Al Moll is Park Director for the City of Fort Wayne including the Foellinger Theatre. He has guided its success with his business acumen and passion for classic rock. He answers questions about his role and the 2017 concert series.
Q1: How did you become involved in organizing concerts at Fort Wayne’s Foellinger Theatre?
Before entering public service in 2003, I was a bank executive and owned a business. I came aboard to help the previous mayor as city controller and became the first deputy mayor of the city. In 2005, the park department began looking for a new director. I expressed interest and was appointed.
As director, I oversee the theater, conservatory, community centers, 86 parks, pools and golf courses. We run about 1,500 programs a year all over the city. We have four youth centers, the Lifetime Sports Academy and Salomon Farm.
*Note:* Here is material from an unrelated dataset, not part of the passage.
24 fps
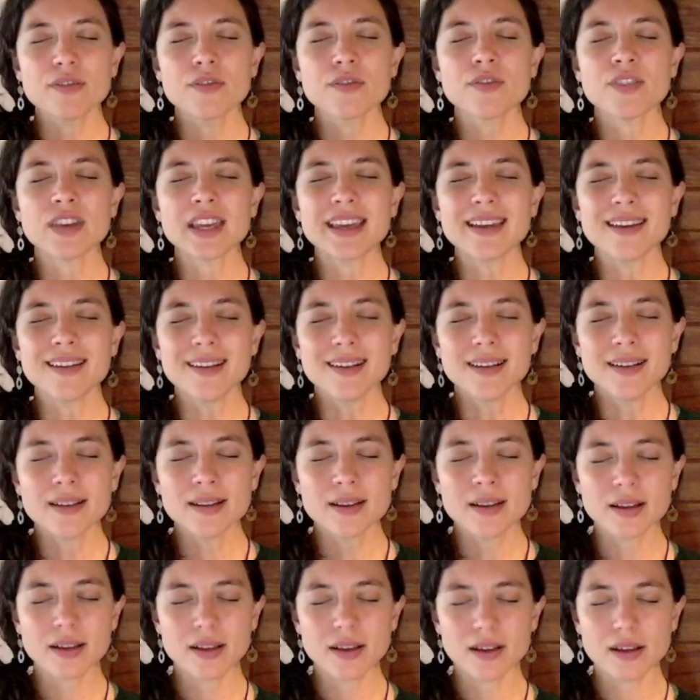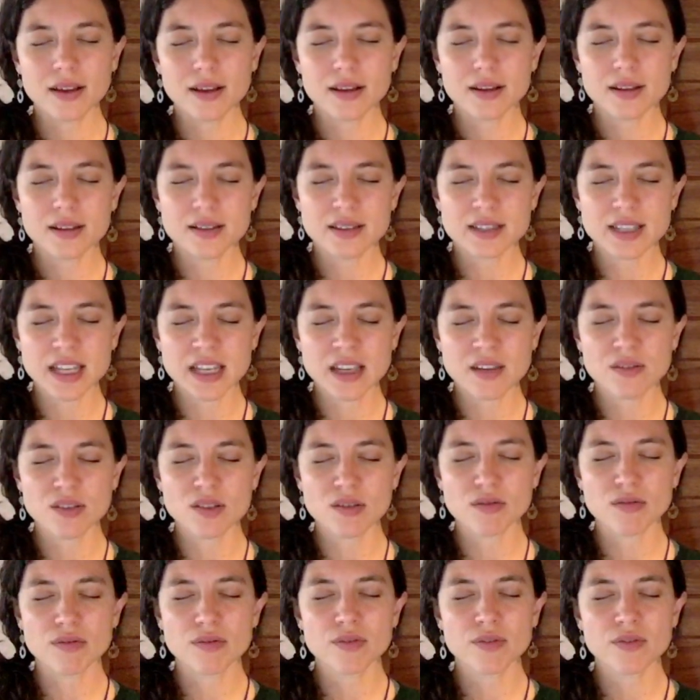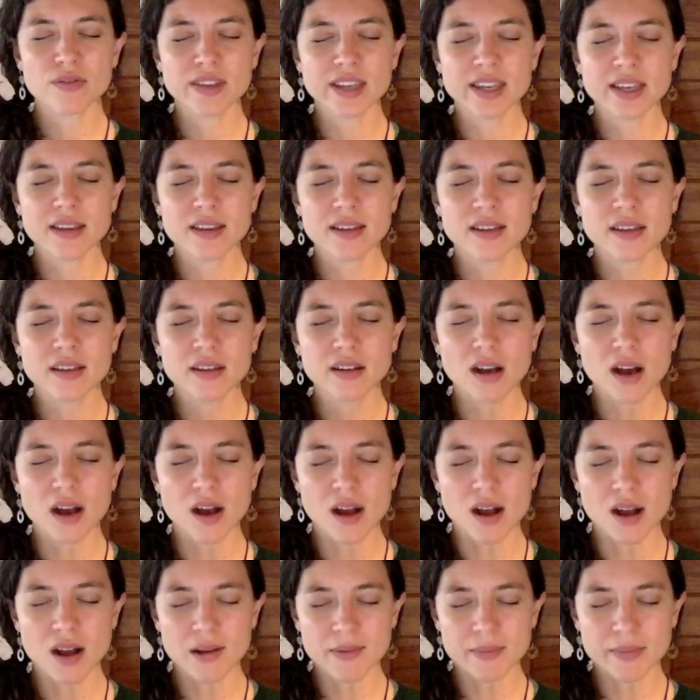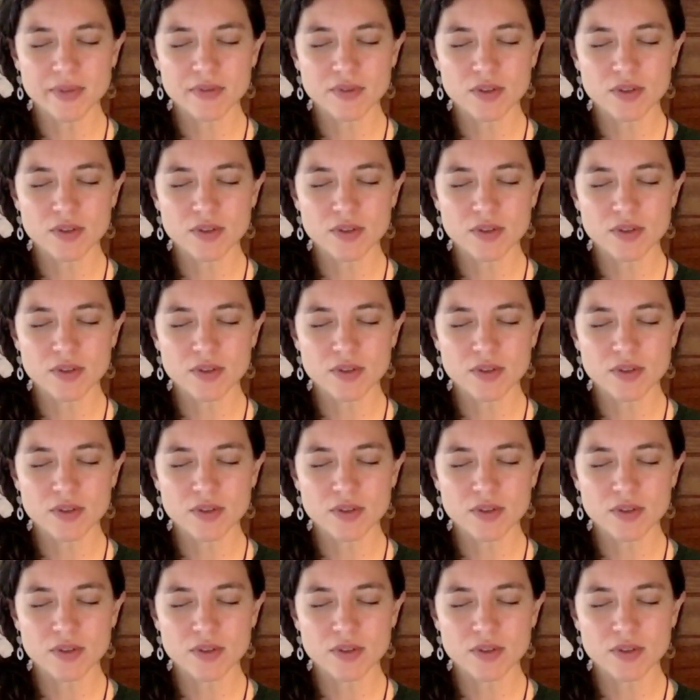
feel, seeing if you feel calm,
The mayor also asked me to lead the Riverfront Development Phase 1.
My personal passion is the Foellinger Theatre. Ten years ago, it was pretty much dead. I felt we might have an opportunity there, so we took a chance and brought in a few national acts. It was a huge success. So we started to build up each year. Now we have 20 to 25 concerts a year. Basically it’s a $2 million operation. But it doesn’t cost taxpayers. We run it like a business model with a separate fund from the city. You can’t expect residents to pay for something they don’t attend.
Q2: How do you choose the bands that come to play? Our primary strategy has been the baby boomer market. We felt there was an opportunity there because of their discretionary income – with the goal that we could bring back good memories and provide a great experience. Success has been overwhelming.
Another thing we’ve done well is to provide different price points for our community. We bring in national tribute bands that are top shelf. We charge less but it’s just like seeing the real deal.
This year is the first year we’re trying to serve a different demographic too with some concerts picks, while staying faithful to what’s working. We don’t want to get greedy.